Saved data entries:

☆ ☆ ☆ ☆ ☆ ☆ ☆

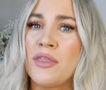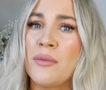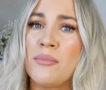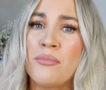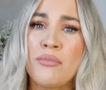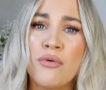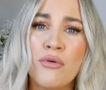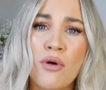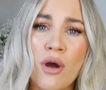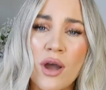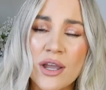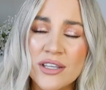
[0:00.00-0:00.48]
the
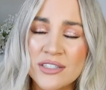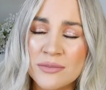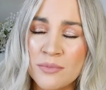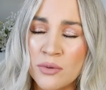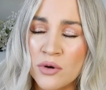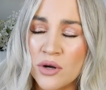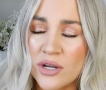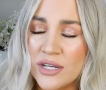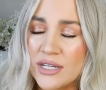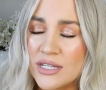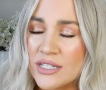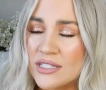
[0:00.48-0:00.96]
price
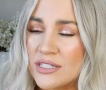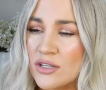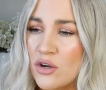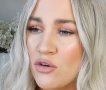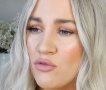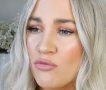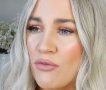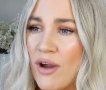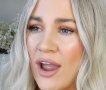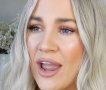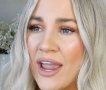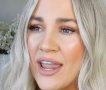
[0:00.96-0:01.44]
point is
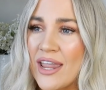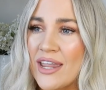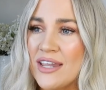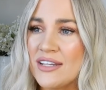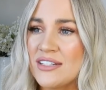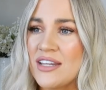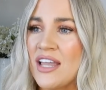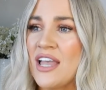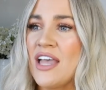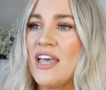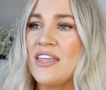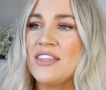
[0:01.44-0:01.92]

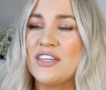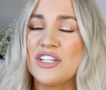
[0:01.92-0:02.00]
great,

☆ ☆ ☆ ☆ ☆ ☆ ☆

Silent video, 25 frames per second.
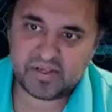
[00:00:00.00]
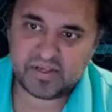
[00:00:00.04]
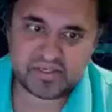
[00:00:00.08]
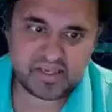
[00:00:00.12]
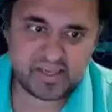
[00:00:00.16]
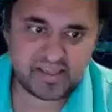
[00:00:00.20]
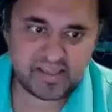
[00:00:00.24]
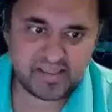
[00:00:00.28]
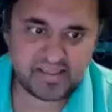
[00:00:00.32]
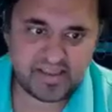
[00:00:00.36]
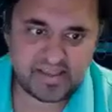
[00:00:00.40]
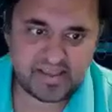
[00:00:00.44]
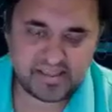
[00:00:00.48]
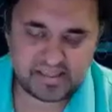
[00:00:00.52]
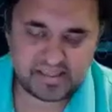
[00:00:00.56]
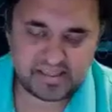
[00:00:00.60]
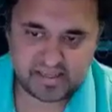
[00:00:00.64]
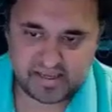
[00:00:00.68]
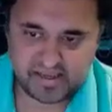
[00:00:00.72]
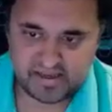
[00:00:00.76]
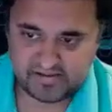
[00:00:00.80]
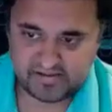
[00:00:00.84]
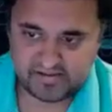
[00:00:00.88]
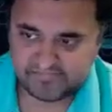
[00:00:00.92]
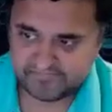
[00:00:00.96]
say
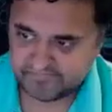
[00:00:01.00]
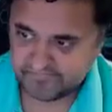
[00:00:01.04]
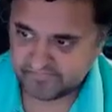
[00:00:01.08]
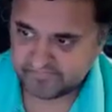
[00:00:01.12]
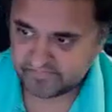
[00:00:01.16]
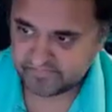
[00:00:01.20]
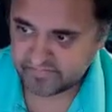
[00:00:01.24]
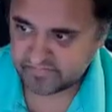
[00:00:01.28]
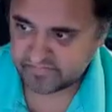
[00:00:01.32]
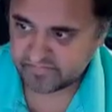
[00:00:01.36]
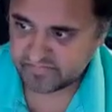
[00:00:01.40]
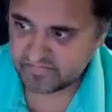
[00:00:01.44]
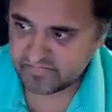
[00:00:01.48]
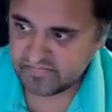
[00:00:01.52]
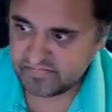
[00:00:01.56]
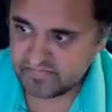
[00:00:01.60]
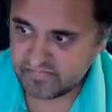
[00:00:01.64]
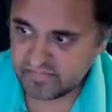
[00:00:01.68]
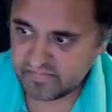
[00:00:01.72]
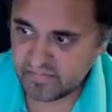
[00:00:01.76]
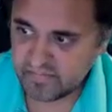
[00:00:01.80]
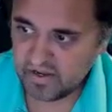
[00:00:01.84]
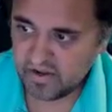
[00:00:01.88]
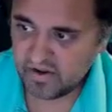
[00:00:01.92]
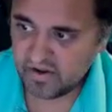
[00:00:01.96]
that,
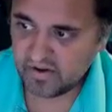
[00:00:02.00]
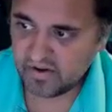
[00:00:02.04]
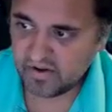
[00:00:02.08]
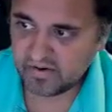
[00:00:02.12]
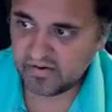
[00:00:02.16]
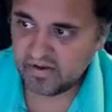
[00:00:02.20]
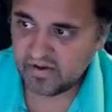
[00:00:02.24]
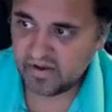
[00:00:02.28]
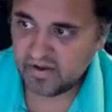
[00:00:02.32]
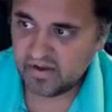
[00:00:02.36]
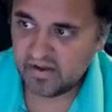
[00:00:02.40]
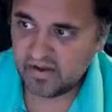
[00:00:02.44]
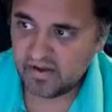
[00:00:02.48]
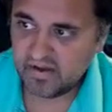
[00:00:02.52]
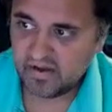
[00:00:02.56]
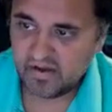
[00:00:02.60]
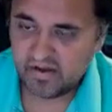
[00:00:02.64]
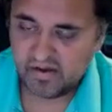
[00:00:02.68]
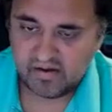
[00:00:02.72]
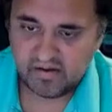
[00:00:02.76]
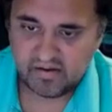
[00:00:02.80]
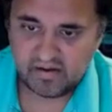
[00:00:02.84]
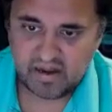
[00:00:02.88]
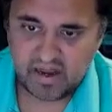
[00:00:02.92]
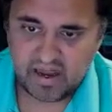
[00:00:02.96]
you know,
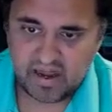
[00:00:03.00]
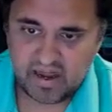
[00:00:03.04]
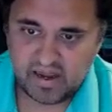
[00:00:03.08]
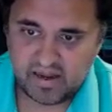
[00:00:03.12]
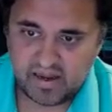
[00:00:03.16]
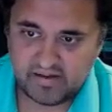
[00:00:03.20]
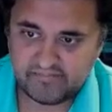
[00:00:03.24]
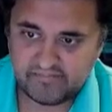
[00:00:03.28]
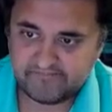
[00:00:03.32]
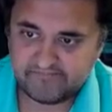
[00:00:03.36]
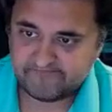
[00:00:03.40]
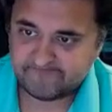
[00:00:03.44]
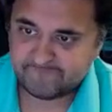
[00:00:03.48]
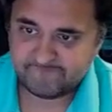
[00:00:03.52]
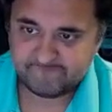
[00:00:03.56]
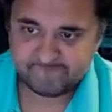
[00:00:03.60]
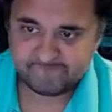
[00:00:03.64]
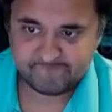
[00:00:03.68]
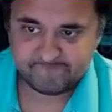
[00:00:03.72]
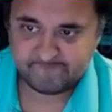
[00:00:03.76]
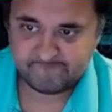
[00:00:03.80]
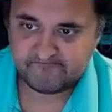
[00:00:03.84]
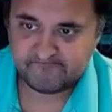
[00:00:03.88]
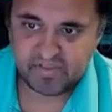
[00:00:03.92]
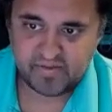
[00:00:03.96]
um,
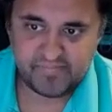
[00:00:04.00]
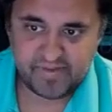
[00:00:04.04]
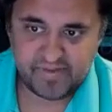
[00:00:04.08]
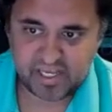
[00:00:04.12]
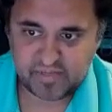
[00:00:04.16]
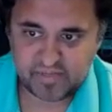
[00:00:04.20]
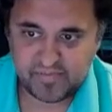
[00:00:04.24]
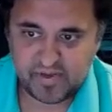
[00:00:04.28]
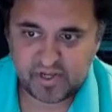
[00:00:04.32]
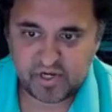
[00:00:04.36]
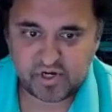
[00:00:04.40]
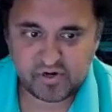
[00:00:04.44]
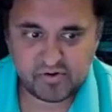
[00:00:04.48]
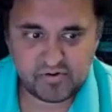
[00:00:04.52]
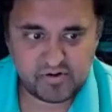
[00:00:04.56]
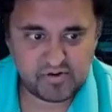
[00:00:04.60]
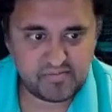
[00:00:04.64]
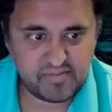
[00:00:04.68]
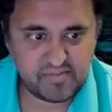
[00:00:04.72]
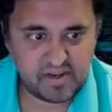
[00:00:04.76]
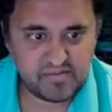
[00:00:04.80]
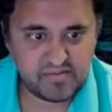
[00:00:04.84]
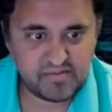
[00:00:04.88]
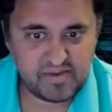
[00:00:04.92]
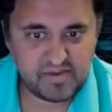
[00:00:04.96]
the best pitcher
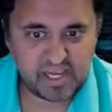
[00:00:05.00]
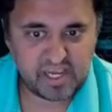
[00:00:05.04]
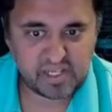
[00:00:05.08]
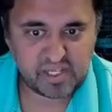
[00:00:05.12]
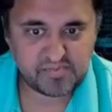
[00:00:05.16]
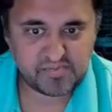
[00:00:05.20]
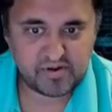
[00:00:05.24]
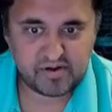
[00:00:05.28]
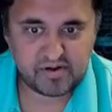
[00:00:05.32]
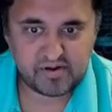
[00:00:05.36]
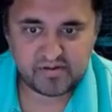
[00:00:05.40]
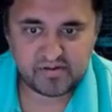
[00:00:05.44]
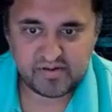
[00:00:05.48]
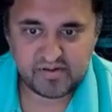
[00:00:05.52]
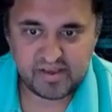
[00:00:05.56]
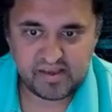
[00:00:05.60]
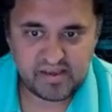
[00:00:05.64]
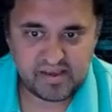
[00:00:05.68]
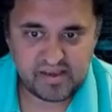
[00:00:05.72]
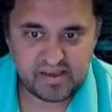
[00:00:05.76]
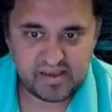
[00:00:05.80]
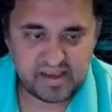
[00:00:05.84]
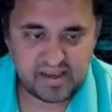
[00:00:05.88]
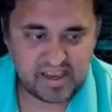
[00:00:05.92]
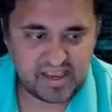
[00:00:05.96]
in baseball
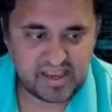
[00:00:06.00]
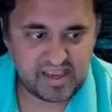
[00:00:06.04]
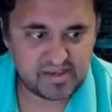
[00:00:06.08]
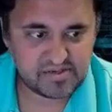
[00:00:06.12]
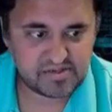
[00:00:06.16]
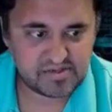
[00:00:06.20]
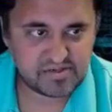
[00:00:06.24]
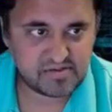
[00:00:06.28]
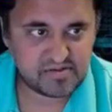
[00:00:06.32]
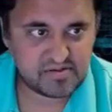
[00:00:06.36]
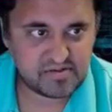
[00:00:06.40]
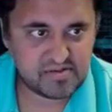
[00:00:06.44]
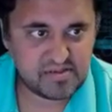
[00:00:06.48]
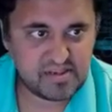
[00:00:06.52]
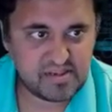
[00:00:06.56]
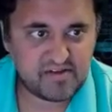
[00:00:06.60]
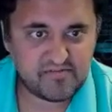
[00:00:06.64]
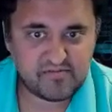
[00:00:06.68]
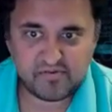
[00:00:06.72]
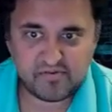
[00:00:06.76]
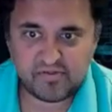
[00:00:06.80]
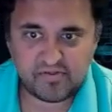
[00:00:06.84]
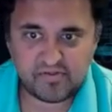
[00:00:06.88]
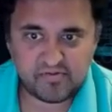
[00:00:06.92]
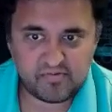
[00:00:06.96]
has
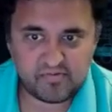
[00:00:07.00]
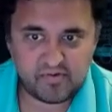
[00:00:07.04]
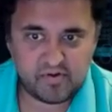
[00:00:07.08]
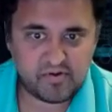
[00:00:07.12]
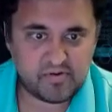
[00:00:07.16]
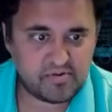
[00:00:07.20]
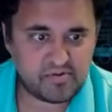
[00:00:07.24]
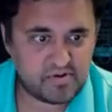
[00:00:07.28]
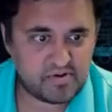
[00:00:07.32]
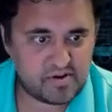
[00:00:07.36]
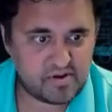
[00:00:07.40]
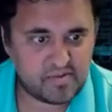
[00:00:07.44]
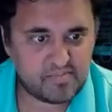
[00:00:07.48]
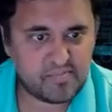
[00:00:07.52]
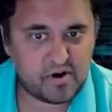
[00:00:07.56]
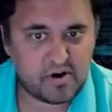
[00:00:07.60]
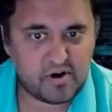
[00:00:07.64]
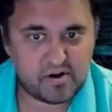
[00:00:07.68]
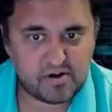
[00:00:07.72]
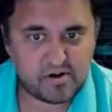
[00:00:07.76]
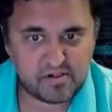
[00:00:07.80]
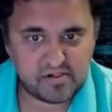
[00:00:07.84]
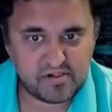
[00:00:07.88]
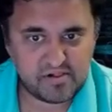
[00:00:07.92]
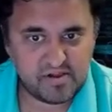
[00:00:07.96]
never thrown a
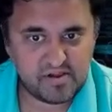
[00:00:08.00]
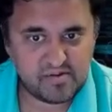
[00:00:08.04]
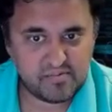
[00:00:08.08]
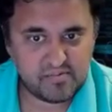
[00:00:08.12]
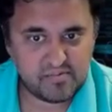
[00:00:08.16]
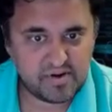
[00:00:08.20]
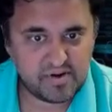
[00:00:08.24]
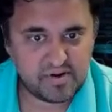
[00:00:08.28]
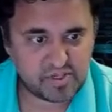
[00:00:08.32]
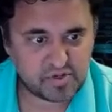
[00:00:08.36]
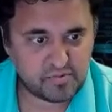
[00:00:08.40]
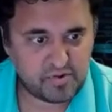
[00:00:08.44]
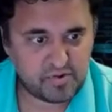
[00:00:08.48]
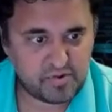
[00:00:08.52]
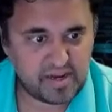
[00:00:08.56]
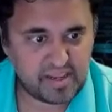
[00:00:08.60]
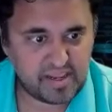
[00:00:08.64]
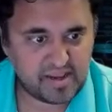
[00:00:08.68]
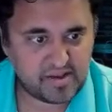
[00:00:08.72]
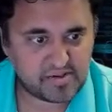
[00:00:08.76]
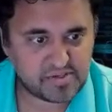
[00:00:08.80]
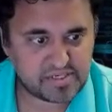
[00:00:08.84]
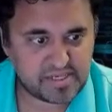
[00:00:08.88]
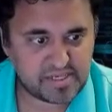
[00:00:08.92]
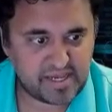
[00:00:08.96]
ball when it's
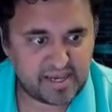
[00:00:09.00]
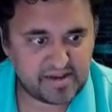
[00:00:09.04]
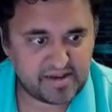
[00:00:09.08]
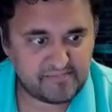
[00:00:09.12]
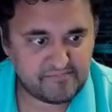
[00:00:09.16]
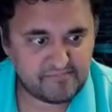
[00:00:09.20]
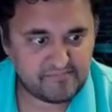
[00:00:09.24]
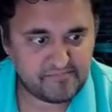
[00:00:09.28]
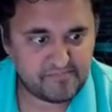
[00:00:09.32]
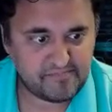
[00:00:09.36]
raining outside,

☆ ☆ ☆ ☆ ☆ ☆ ☆

● Task directions: Copy exactly, without pictures, the lines above from the one with "[00:00:02.04]" down to the one with "[00:00:03.04]", inclusive.

● Result for this task:
[00:00:02.04]
[00:00:02.08]
[00:00:02.12]
[00:00:02.16]
[00:00:02.20]
[00:00:02.24]
[00:00:02.28]
[00:00:02.32]
[00:00:02.36]
[00:00:02.40]
[00:00:02.44]
[00:00:02.48]
[00:00:02.52]
[00:00:02.56]
[00:00:02.60]
[00:00:02.64]
[00:00:02.68]
[00:00:02.72]
[00:00:02.76]
[00:00:02.80]
[00:00:02.84]
[00:00:02.88]
[00:00:02.92]
[00:00:02.96]
you know,
[00:00:03.00]
[00:00:03.04]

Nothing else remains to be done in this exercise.